Note: The number of parameters in the model plus 1 (K), pseudo R2, the Quasi Akaike Information Criterion (QAIC), QAIC and QAIC weights are provided. For example, doubling the number of reviewers leads to a 45.6% increase in the number of topics discussed. Churn. Doubling the number of lines from 17 to 34 increases the number of issues discussed by 12%.

The level of review participation has the greatest impact on the number of topics discussed. Note: The percentage difference in the number of topics discussed is calculated for each project and review type with respect to Apache RTC. Within all projects, the number of topics discussed during CTR is less than during RTC.

Table VII. Model Selection Results for the Set of Candidate Models

DISCUSSION

Comparison with Inspection

Much of the work on inspection processes has made minor changes to Fagan's process (e.g., [Martin and Tsai 1990; Knight and Myers 1993]), but kept much of the formality, measurability, and rigor intact. [Kollanus and Koskinen 2009; Laitenberger and DeBaud 2000; Wiegers 2001]. Not only were some additional defects found during synchronous meetings, but the scheduling of these meetings accounted for 20% of the inspection interval. This mindset has the effect of limiting the group's ability to collectively problem solve and mentor the author of an artifact [Sauer et al.

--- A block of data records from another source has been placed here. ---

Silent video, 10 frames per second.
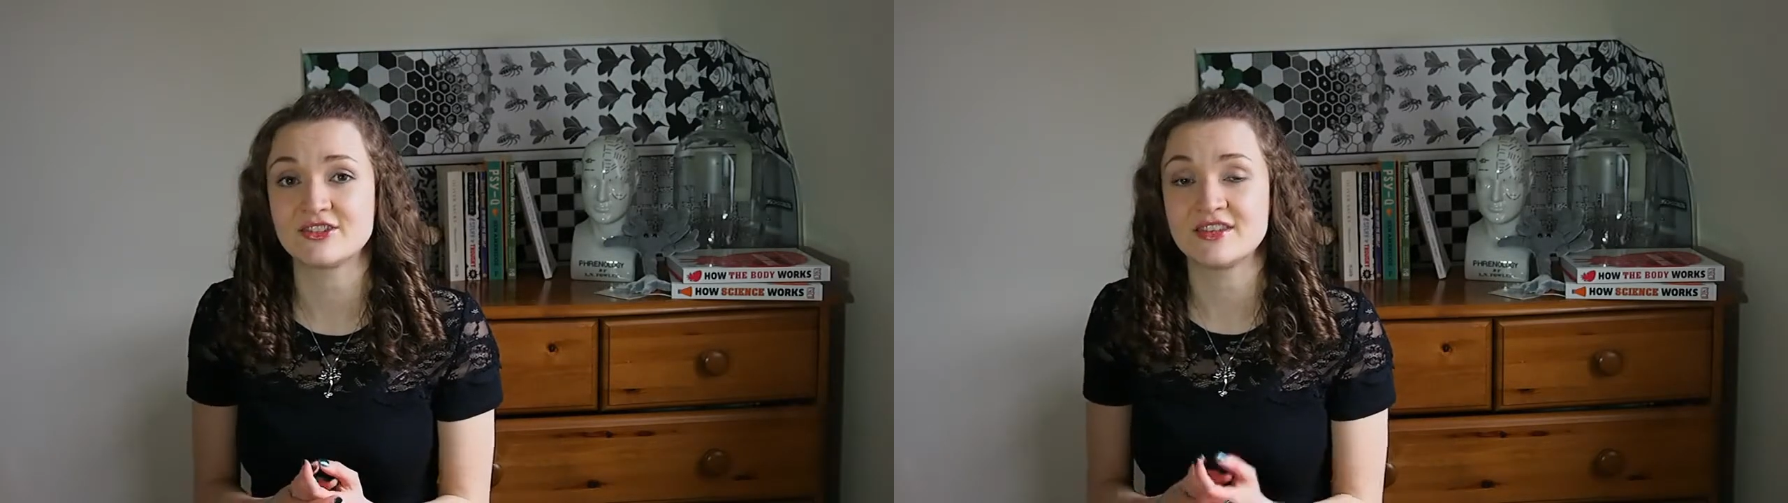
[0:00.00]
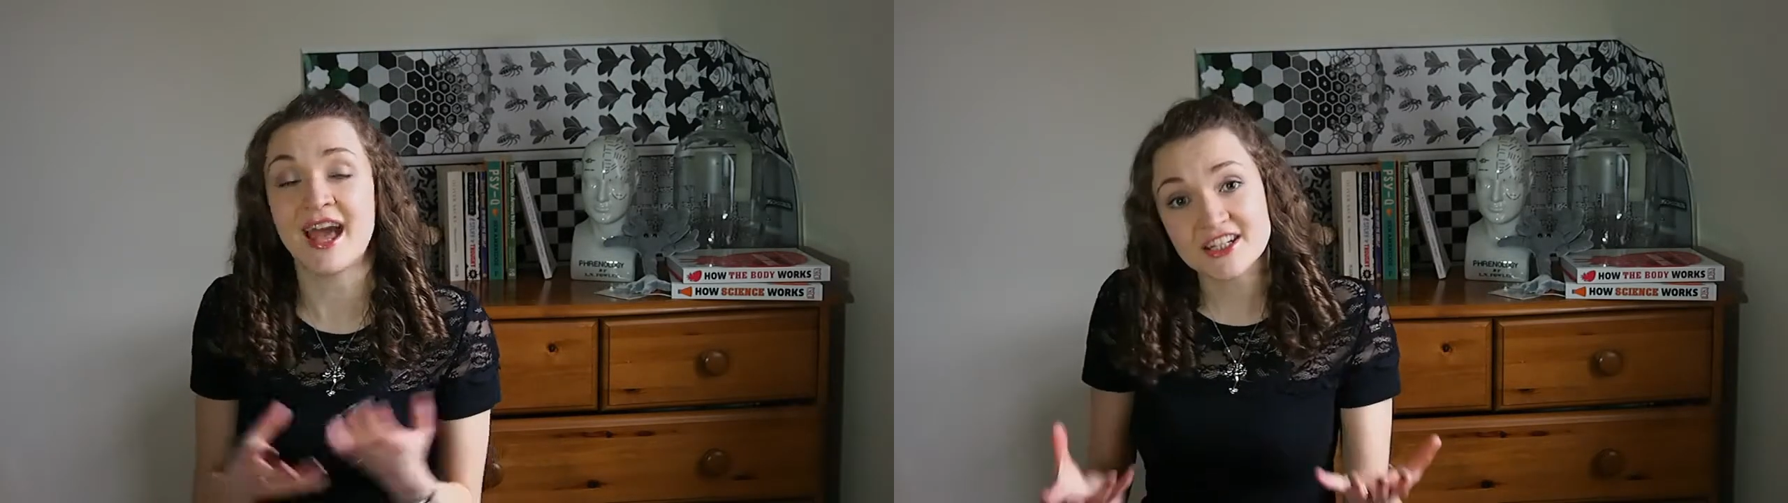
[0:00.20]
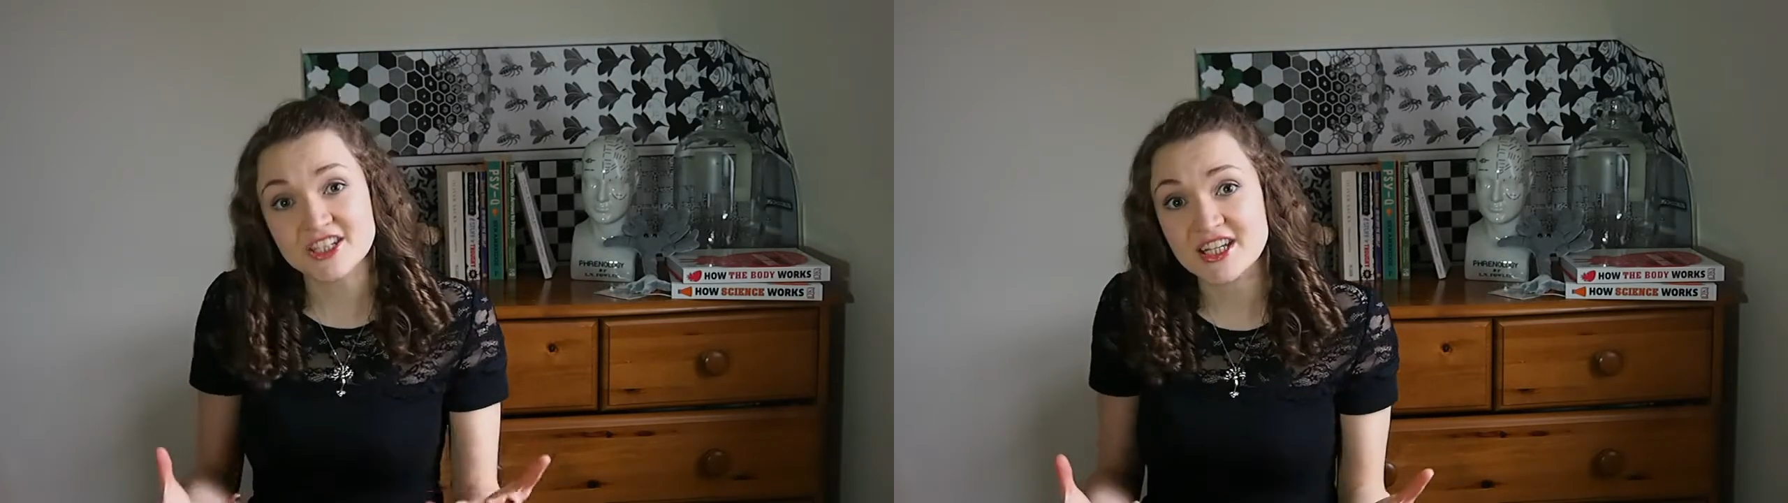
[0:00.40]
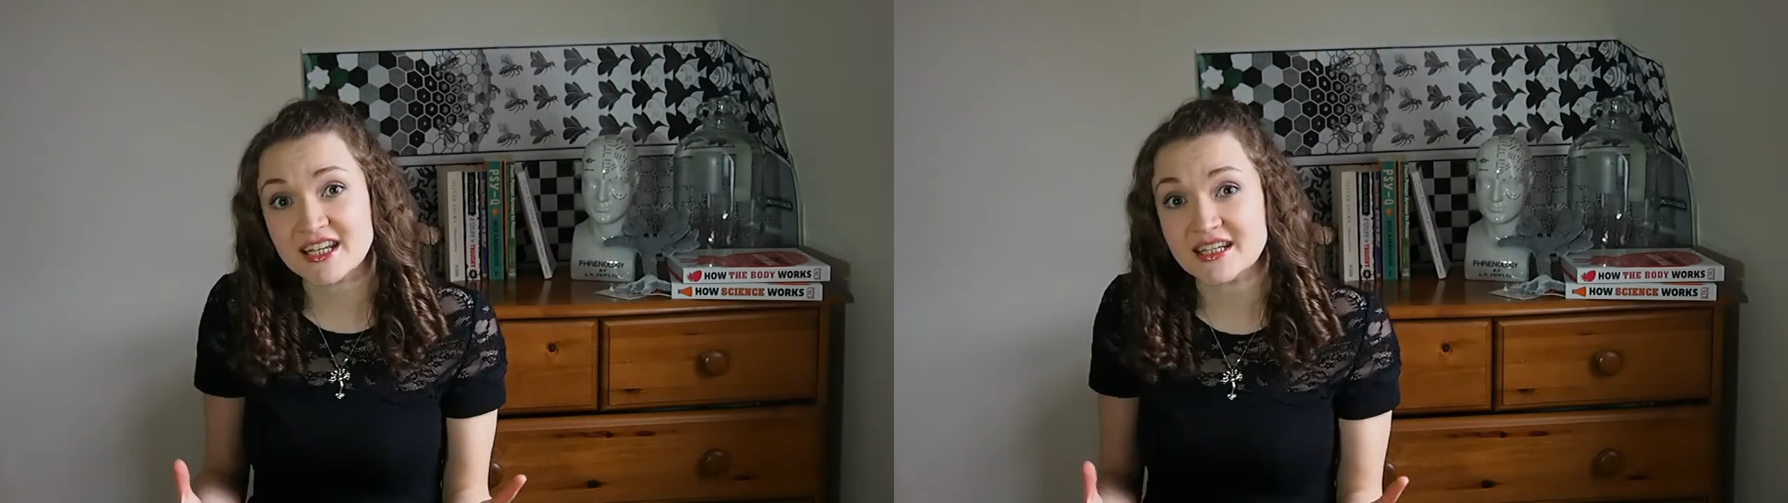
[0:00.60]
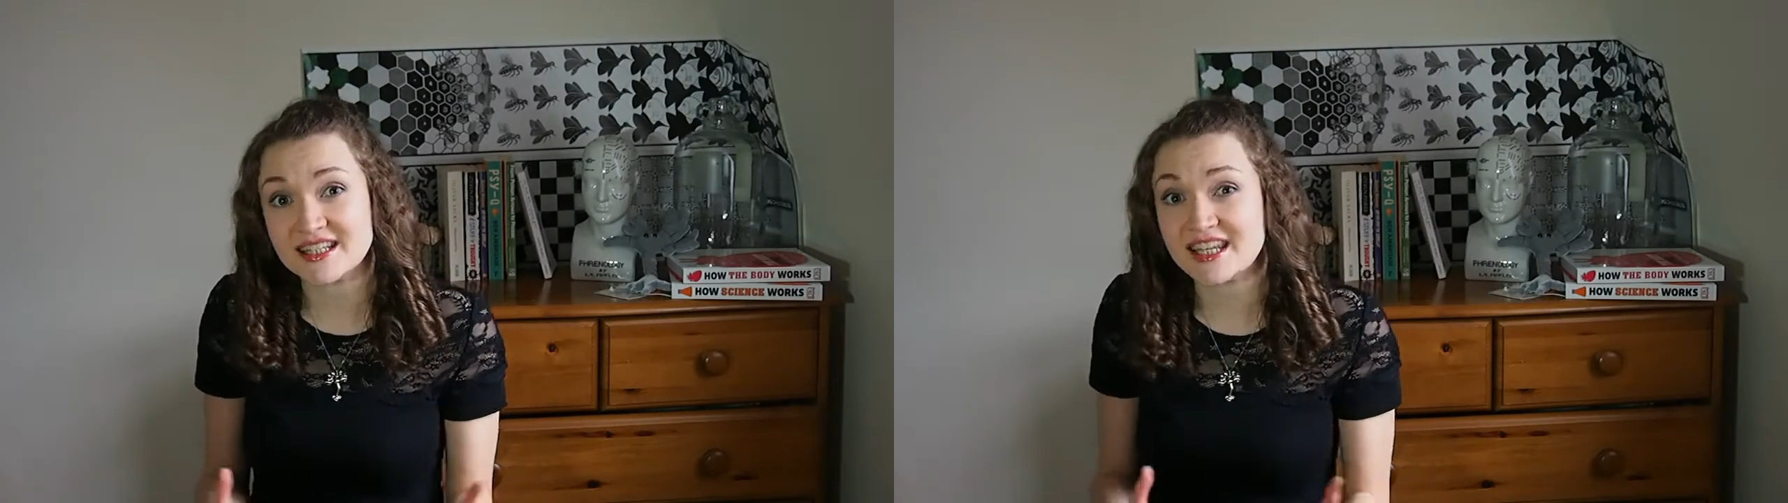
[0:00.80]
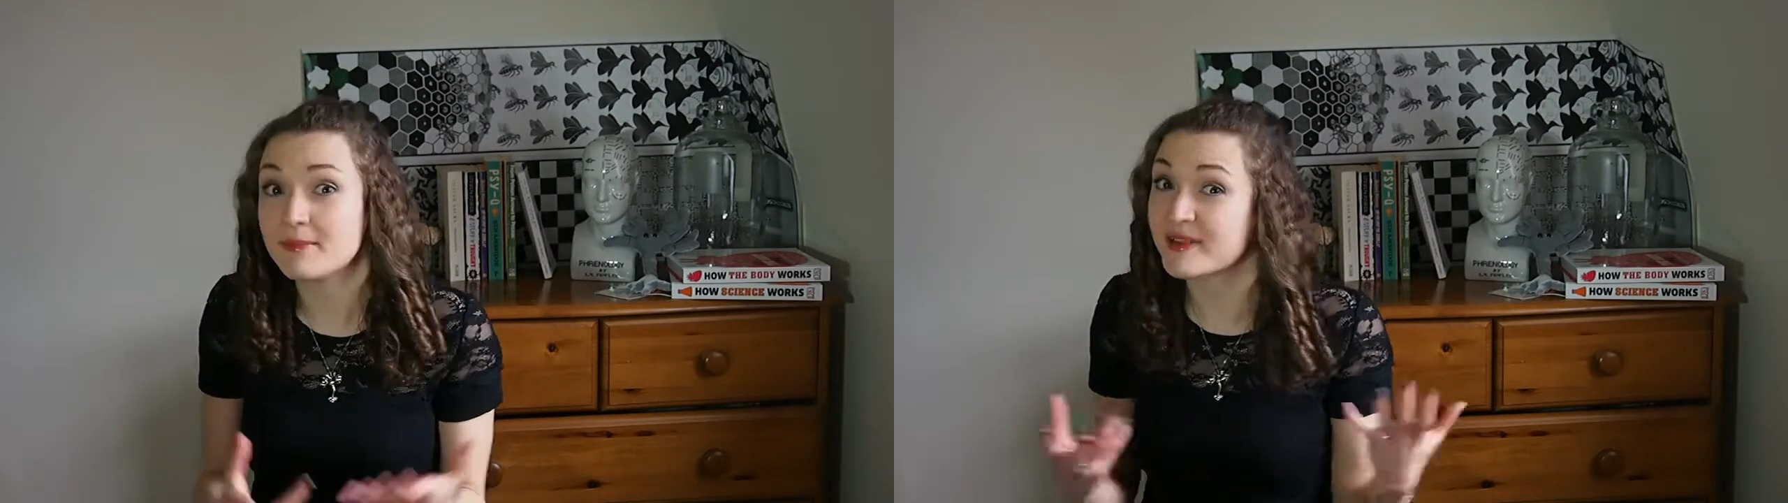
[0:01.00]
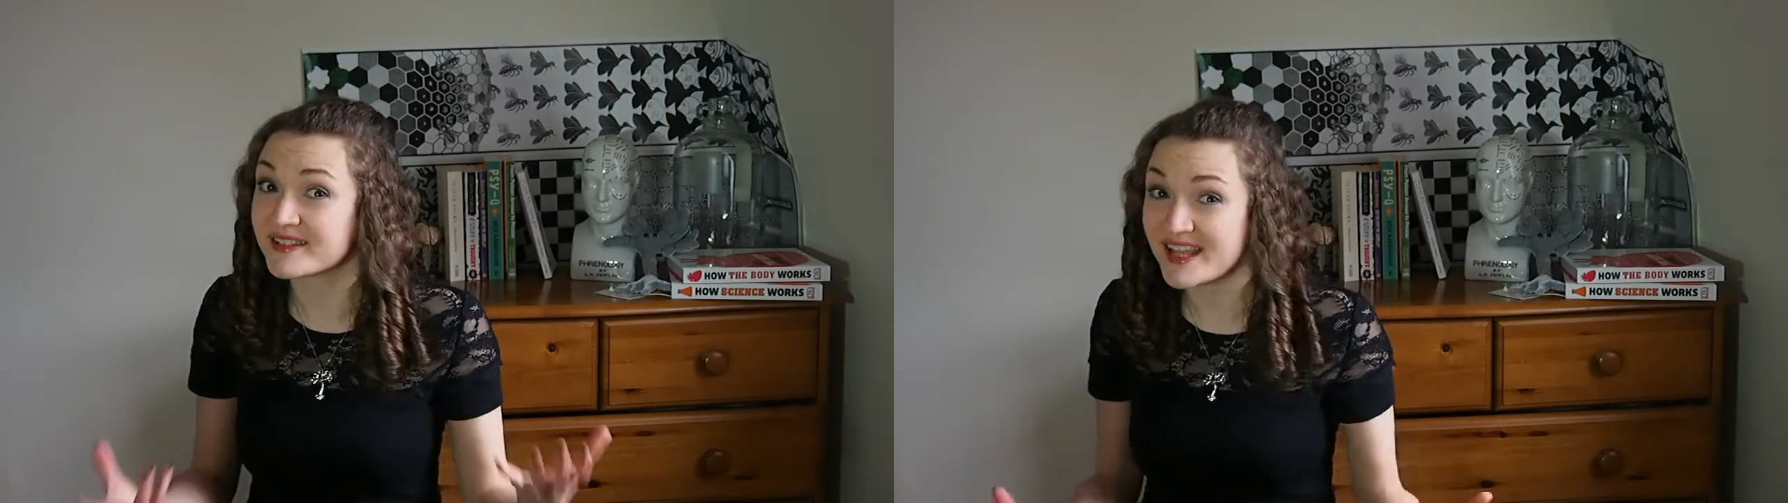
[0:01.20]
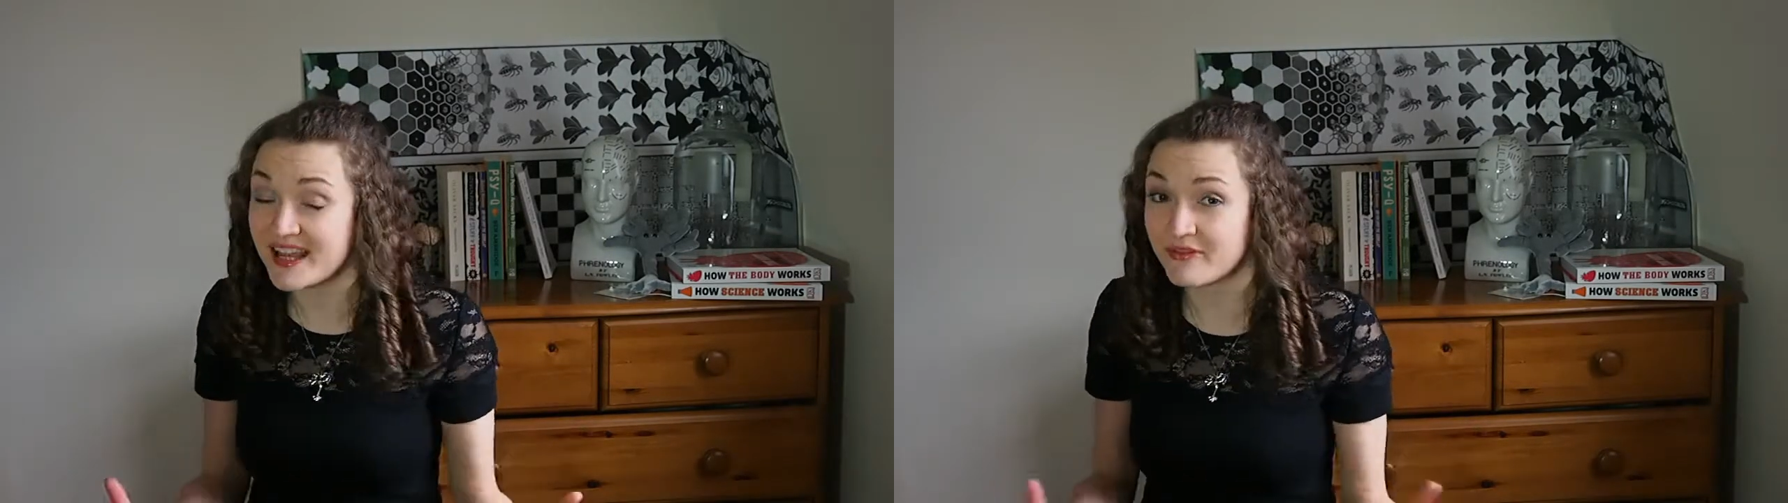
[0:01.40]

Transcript: actually to keep us safe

In an OSS review, the author, reviewers, and other interested parties freely discuss the best solution, but not the existence of bugs—there are cases where the reviewer rewrites the code, and the author now learns from the new code and becomes a reviewer of the new code. However, depending on the broadcast mechanism used to disseminate papers and review discussions, there is the possibility of involving a larger number of reviewers if the complexity of the paper warrants it. While OSS review practices have evolved organically to meet the needs of the development team, they reflect the finding of Porter et al.—OSS review has a minimal process but relies heavily on self-selected experts.

Limitations and Validity

Parnas and Weiss suggested active assessments that increased the quality of inspections by involving inspectors more in the assessment. Third, many systems and subsystems involve multiple co-developers who already understand the system and only need to "learn" the change to the artifact being assessed. Furthermore, many of the review discussions quickly became abstract discussions rather than focusing on code [Rigby and Storey 2011].

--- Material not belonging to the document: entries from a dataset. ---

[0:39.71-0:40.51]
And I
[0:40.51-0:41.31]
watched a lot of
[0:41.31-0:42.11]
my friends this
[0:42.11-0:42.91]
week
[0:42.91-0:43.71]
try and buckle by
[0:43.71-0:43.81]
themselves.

Internal validity. The descriptive statistics we collected clearly show that the OSS review is drastically different from traditional inspection processes. Our efficiency model explained 29% of the variance, which is consistent with other inspection efficiency models [Porter et al. Due to the extremely large number of revisions, it is difficult to eliminate the large number of possible changes.

Concluding Remarks

Peer review practices that are conducted asynchronously, empower experts, provide timely feedback on small changes, and allow developers to focus on their area of expertise are more efficient than formal peer review techniques and still able to detect problems . These changes may result in industry developers viewing peer review more favorably. We are working with the Canadian Department of Defense to develop peer review practices that are lightweight while still maintaining a high degree of traceability and quality assurance.

From an enterprise-based to a community-based model of knowledge creation: the case of Linux kernel development.Org.